KJIPUKTUK (Halifax) – Back in July of 2019 Premier Stephen McNeil issued a statement critizing all forms of discrimination. He said, “that several acts of discrimination had been reported over a few weeks.”and called this “disappointing and disheartening.”
He said that there’s only a few incidents of racism here and there in our province, suggesting that in between these incidents racism/discrimination somehow takes a couple of days off.
Closer observation reveals that racism is rampant in Nova Scotia and happens on a daily basis in many people’s lives.
Well, Mr. Premier why not do something about the situation? For starters, update and amend the Nova Scotia Human Rights Act.
One would expect the Premier of Nova Scotia to be aware of the Canadian Security Intelligence Services (CSIS) report released to the Star in October 2018 after a Freedom of Information request. That report states that hate crimes and white supremacy activities in Canada are sharply increasing.
Hate crimes are prejudice-motivated crimes which occur when a perpetrator targets a victim or a group because of race or social background.
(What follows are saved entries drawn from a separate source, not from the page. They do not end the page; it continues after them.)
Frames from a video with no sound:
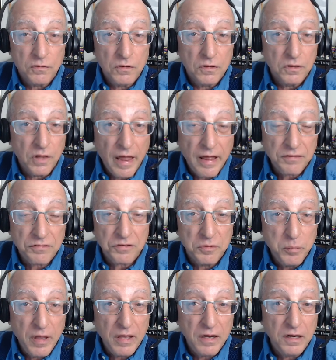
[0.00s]
last
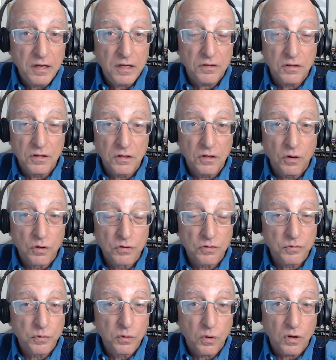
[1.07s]
minute go
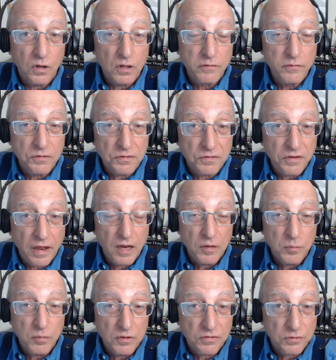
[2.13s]
through all of your
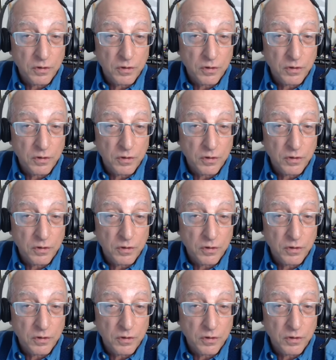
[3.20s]
statements,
Most hate crimes in Canada are almost exclusively about race, ethnicity, language, sexual orientation, nationality, physical appearance, religion, gender and or sexual orientation.
These hate crimes may involve physical assault, damage to property, bullying, harassment, verbal abuse or insults, taunting, name calling, graffiti, hate mail, and so on
Hate crimes against persons of African descent are escalating in Canada and Nova Scotia, while authorities are failing to take a strong public stand against these intolerant acts.
Hate crimes against African Canadian youth are especially heinous. Case in point, the September 19, 2018, alleged racial bullying, racist taunts and slights that culminated in Nhlanhla Dlamini being shot with a high velocity nail gun by a coworker (Shawn Wade Hynes) employed with PQ Properties Limited of New Glasgow.
Shawn Wade Hynes was found guilty in 2019, of criminal negligence causing bodily harm and assault causing bodily harm.
African Nova Scotians are over represented in the Criminal Justice System in Nova Scotia based on inherent bias.
Based on observed disparities at the time of sentencing, there seems to be a preponderance of plea-bargaining among racialized people.
Of course racism is not limited to the criminal justice system. It also exists in education, housing, employment, medical services, politics, law, the armed forces, the media and in all walks of life.
Stephen MacNeil should do the right thing that is overdue and call an inquiry into the mistreatment of African Nova Scotians in the province in recognition of the United Nations International Decade of African Peoples.